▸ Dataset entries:
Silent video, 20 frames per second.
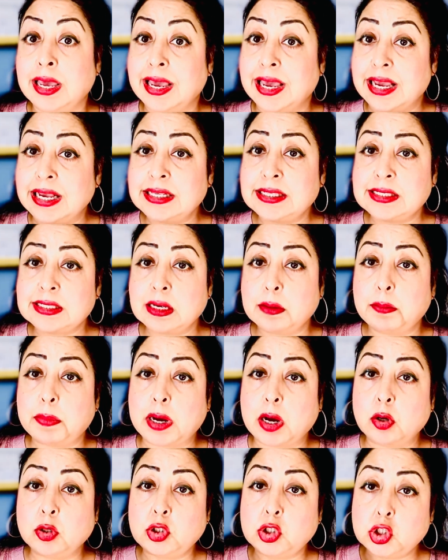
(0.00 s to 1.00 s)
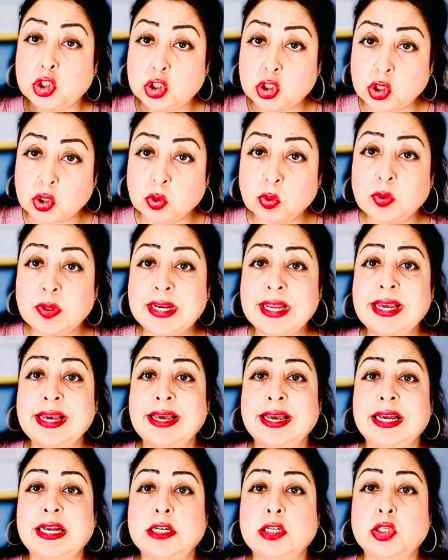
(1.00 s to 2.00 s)
It's about tuning
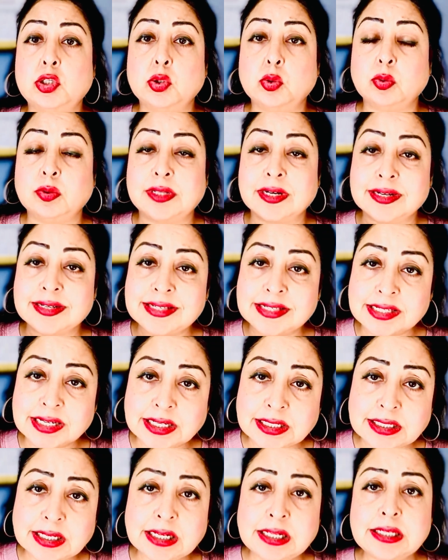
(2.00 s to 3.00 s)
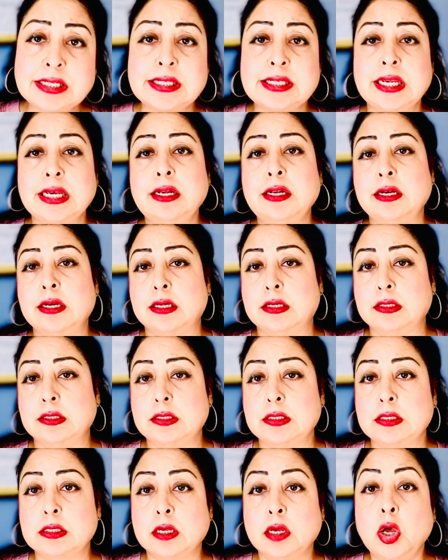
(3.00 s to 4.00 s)
into the subtle
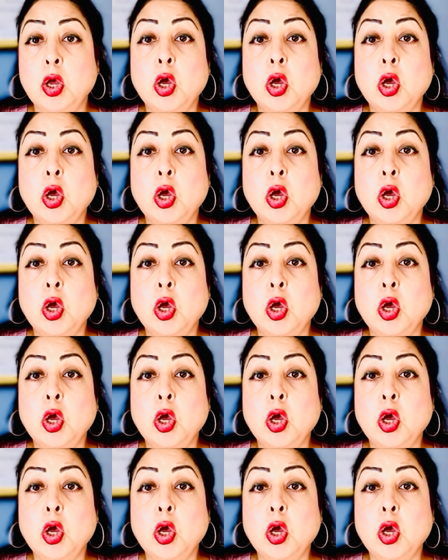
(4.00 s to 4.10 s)
signals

▸ Action item: Please copy, exactly as written, the lines from the one that contains "(0.00 s to 1.00 s)" through the end of the records, both ends included. Do not include the pictures.

▸ Answer area:
(0.00 s to 1.00 s)
(1.00 s to 2.00 s)
It's about tuning
(2.00 s to 3.00 s)
(3.00 s to 4.00 s)
into the subtle
(4.00 s to 4.10 s)
signals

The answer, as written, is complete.